--- START ---

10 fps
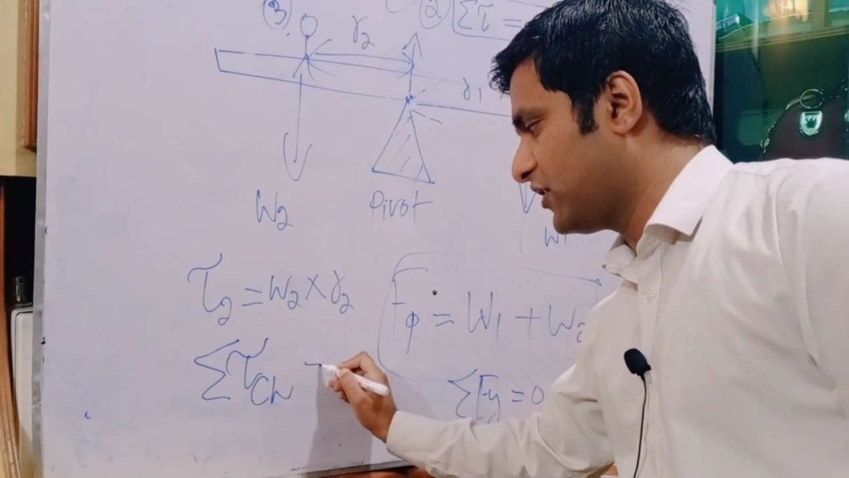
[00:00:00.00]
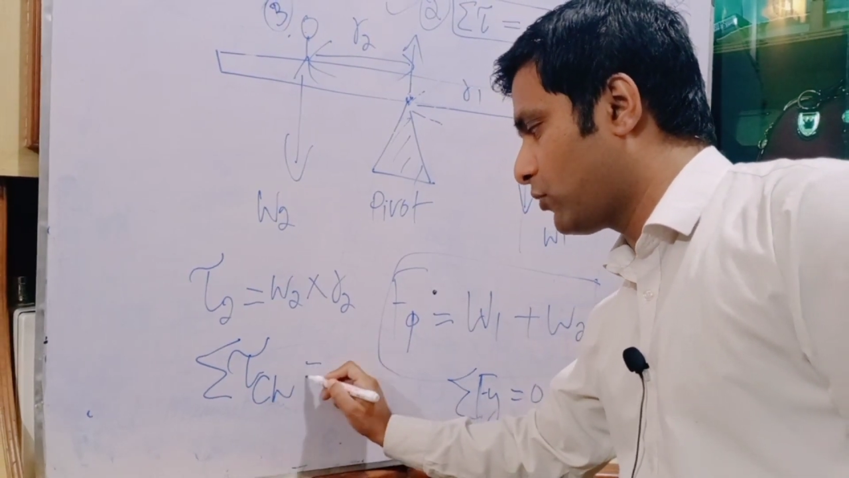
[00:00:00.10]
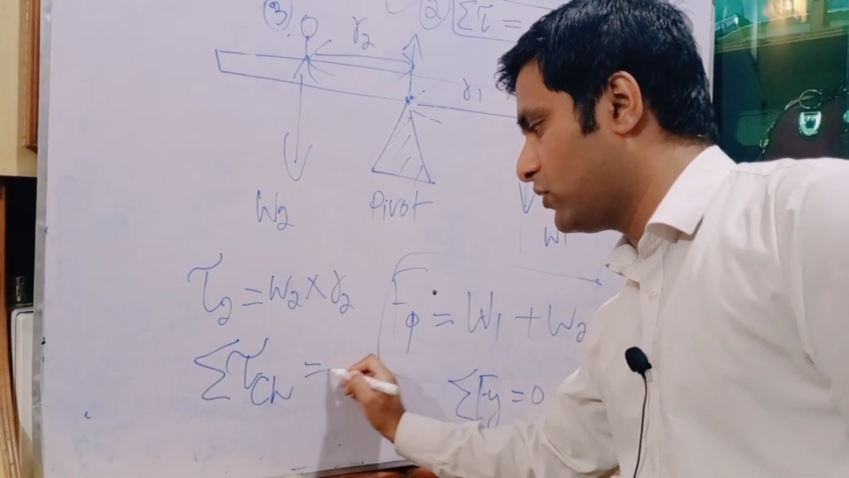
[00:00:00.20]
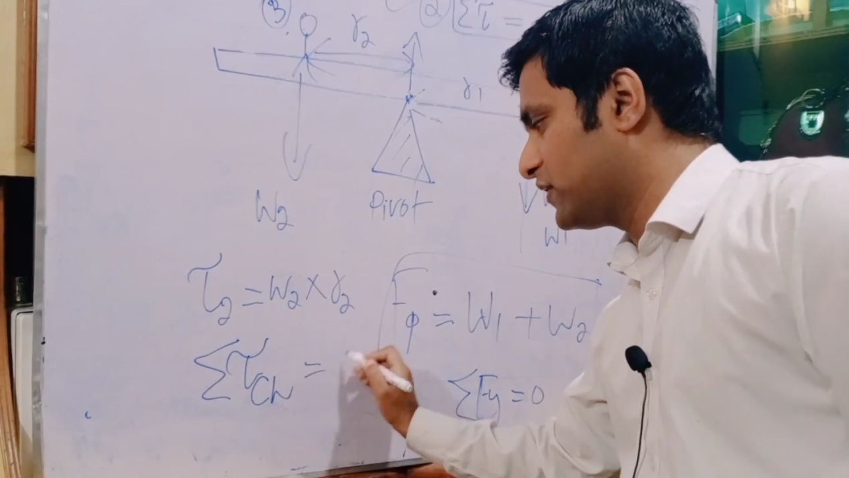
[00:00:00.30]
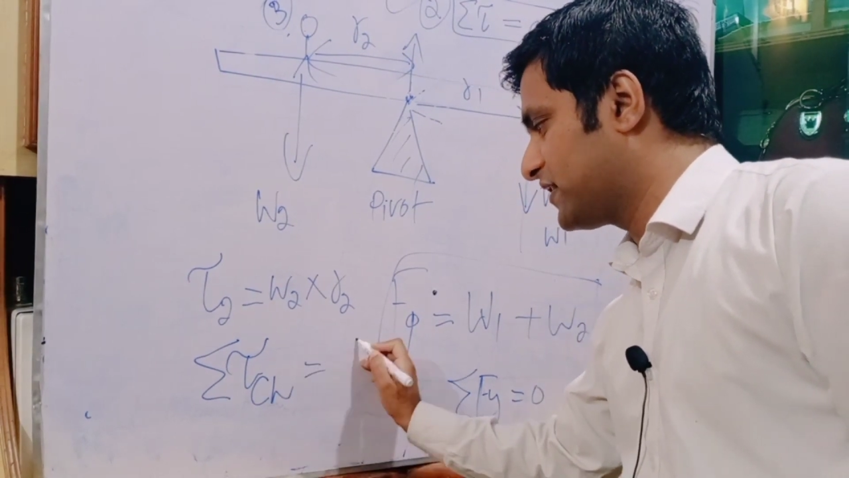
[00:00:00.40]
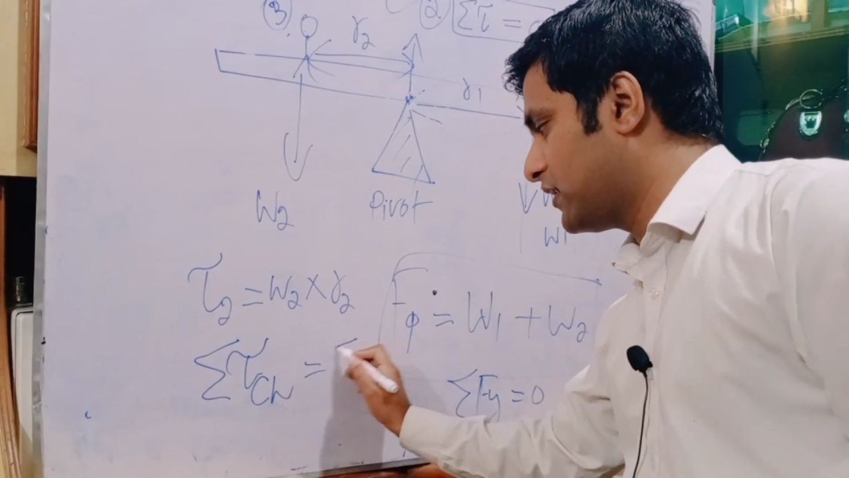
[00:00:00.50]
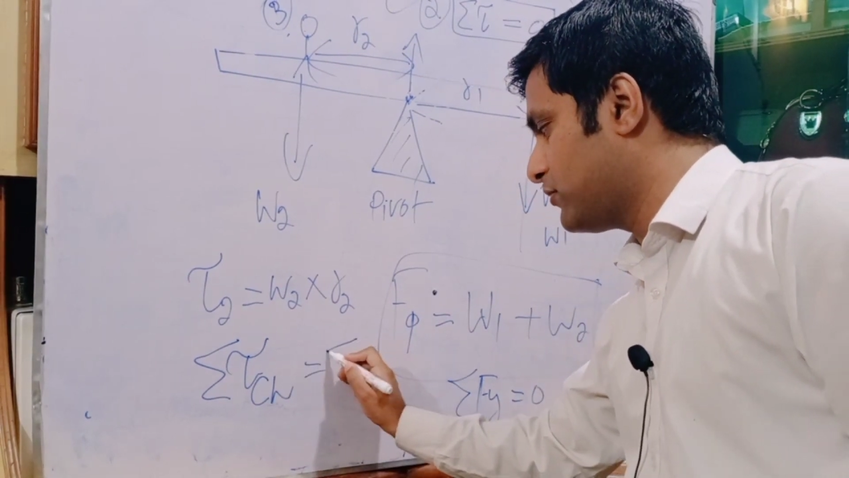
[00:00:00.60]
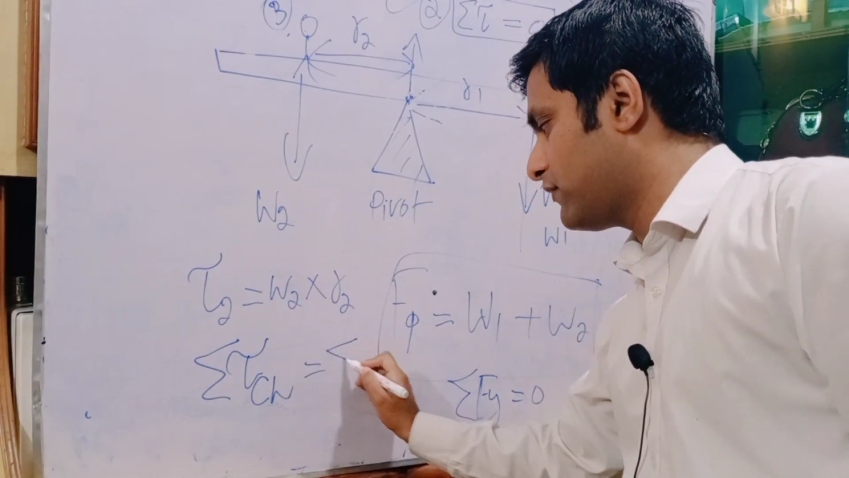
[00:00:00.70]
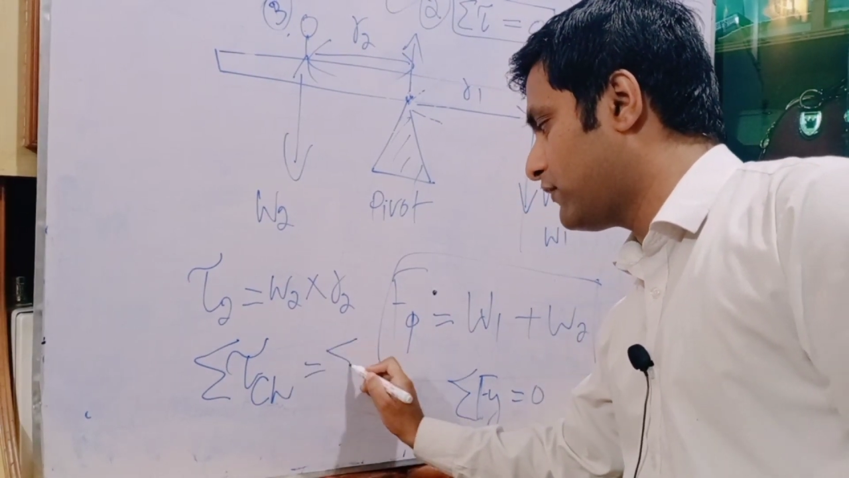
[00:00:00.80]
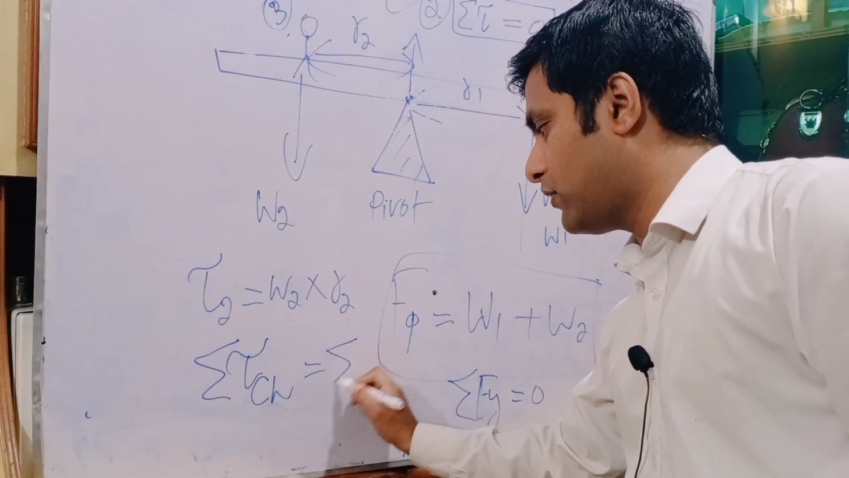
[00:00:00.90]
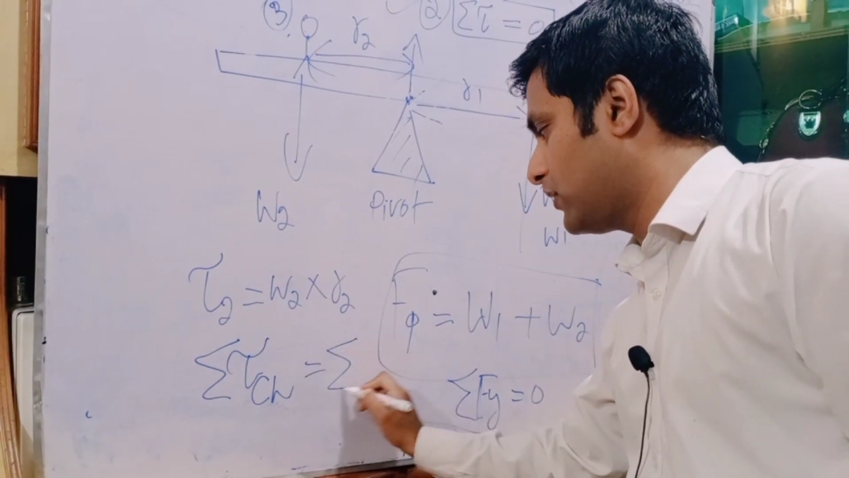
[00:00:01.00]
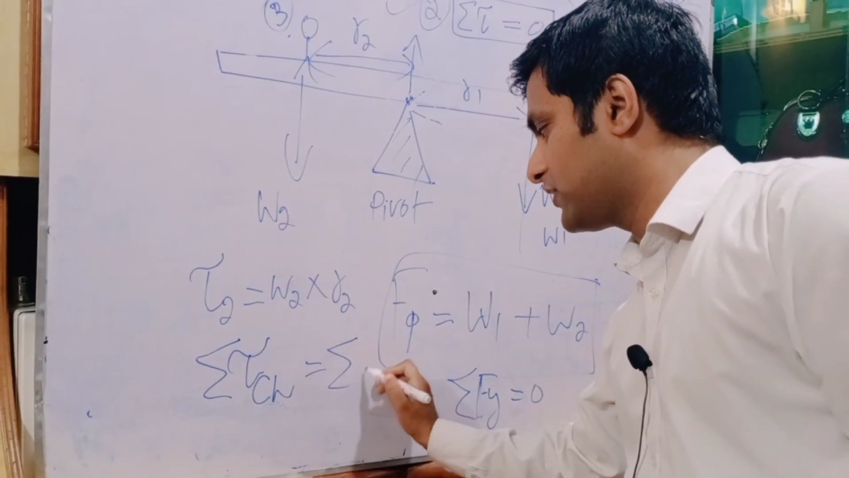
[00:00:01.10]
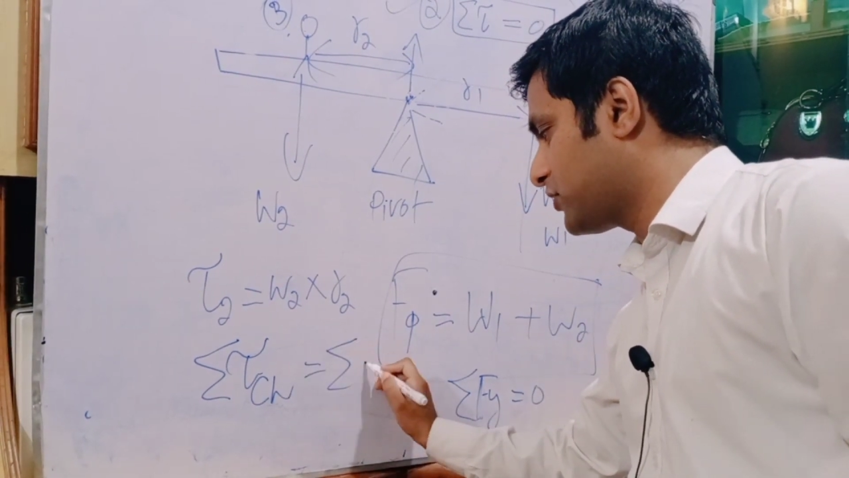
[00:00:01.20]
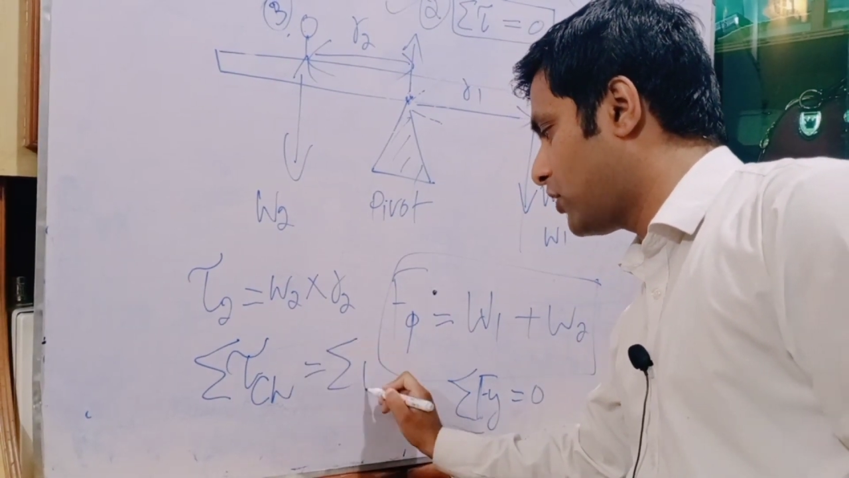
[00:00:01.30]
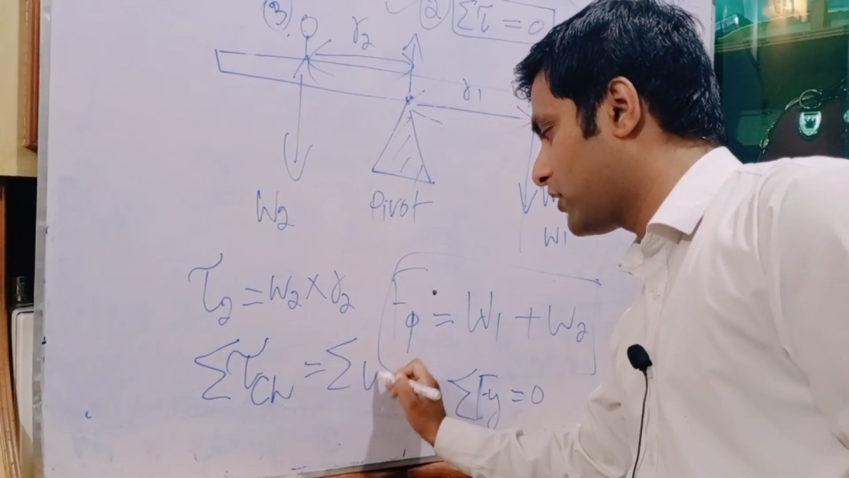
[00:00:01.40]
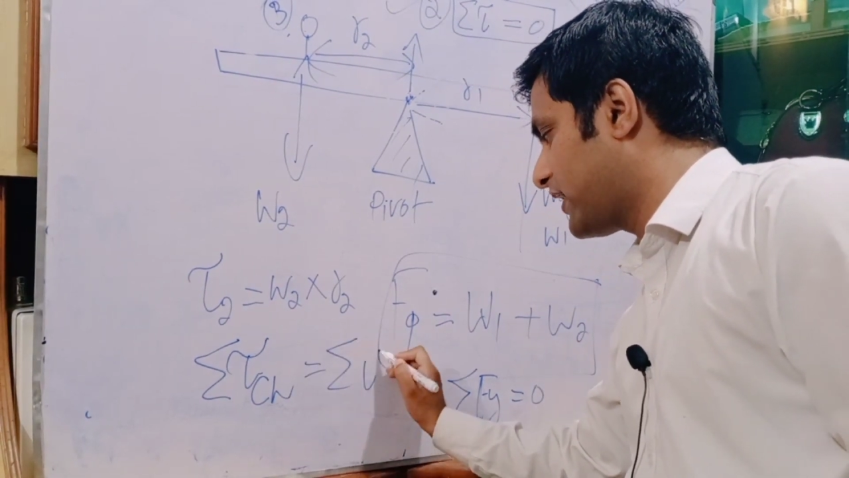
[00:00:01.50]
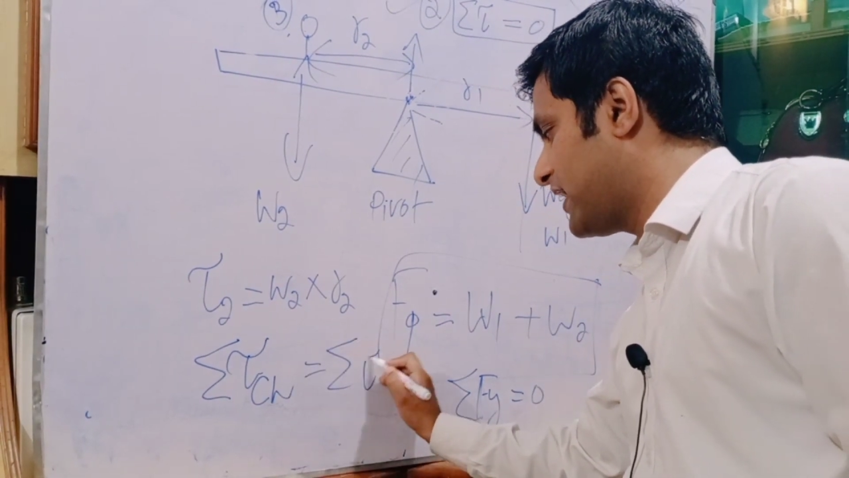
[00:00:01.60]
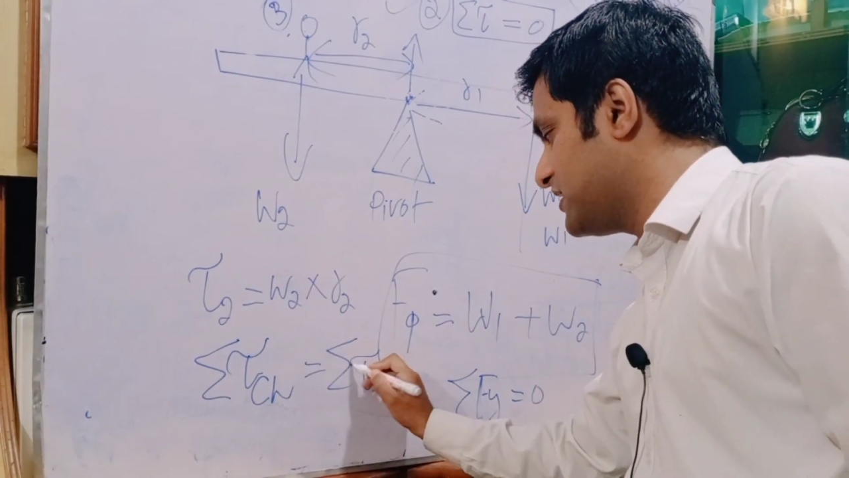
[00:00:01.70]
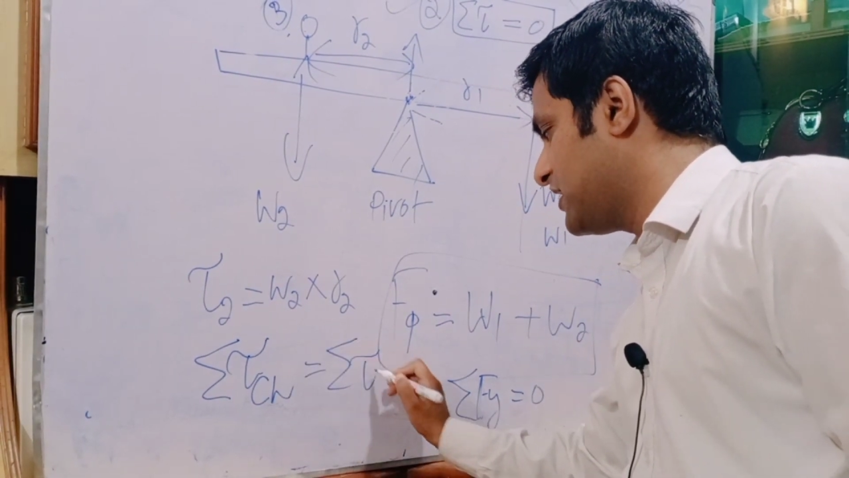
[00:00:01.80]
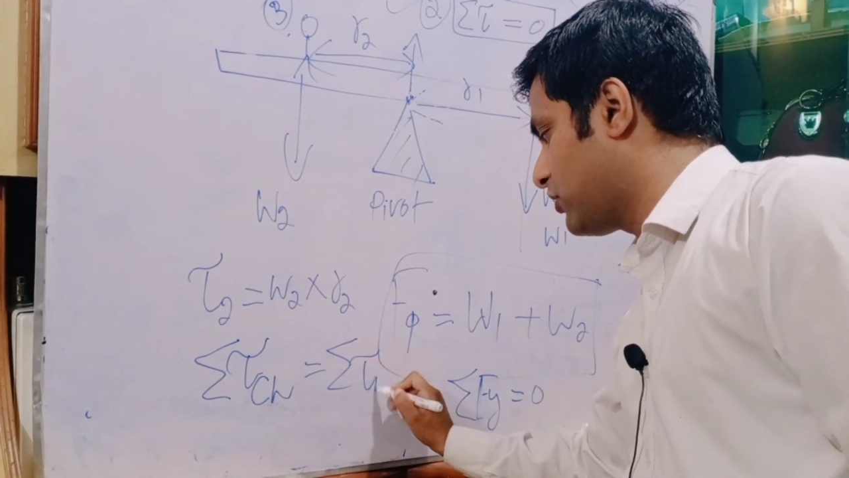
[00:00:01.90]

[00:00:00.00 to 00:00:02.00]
all the torque anti-clockwise, right?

--- END ---

**Task objective:** Exact copies of the entries above are needed, without their pictures.

**Task result:**
10 fps
[00:00:00.00]
[00:00:00.10]
[00:00:00.20]
[00:00:00.30]
[00:00:00.40]
[00:00:00.50]
[00:00:00.60]
[00:00:00.70]
[00:00:00.80]
[00:00:00.90]
[00:00:01.00]
[00:00:01.10]
[00:00:01.20]
[00:00:01.30]
[00:00:01.40]
[00:00:01.50]
[00:00:01.60]
[00:00:01.70]
[00:00:01.80]
[00:00:01.90]

[00:00:00.00 to 00:00:02.00]
all the torque anti-clockwise, right?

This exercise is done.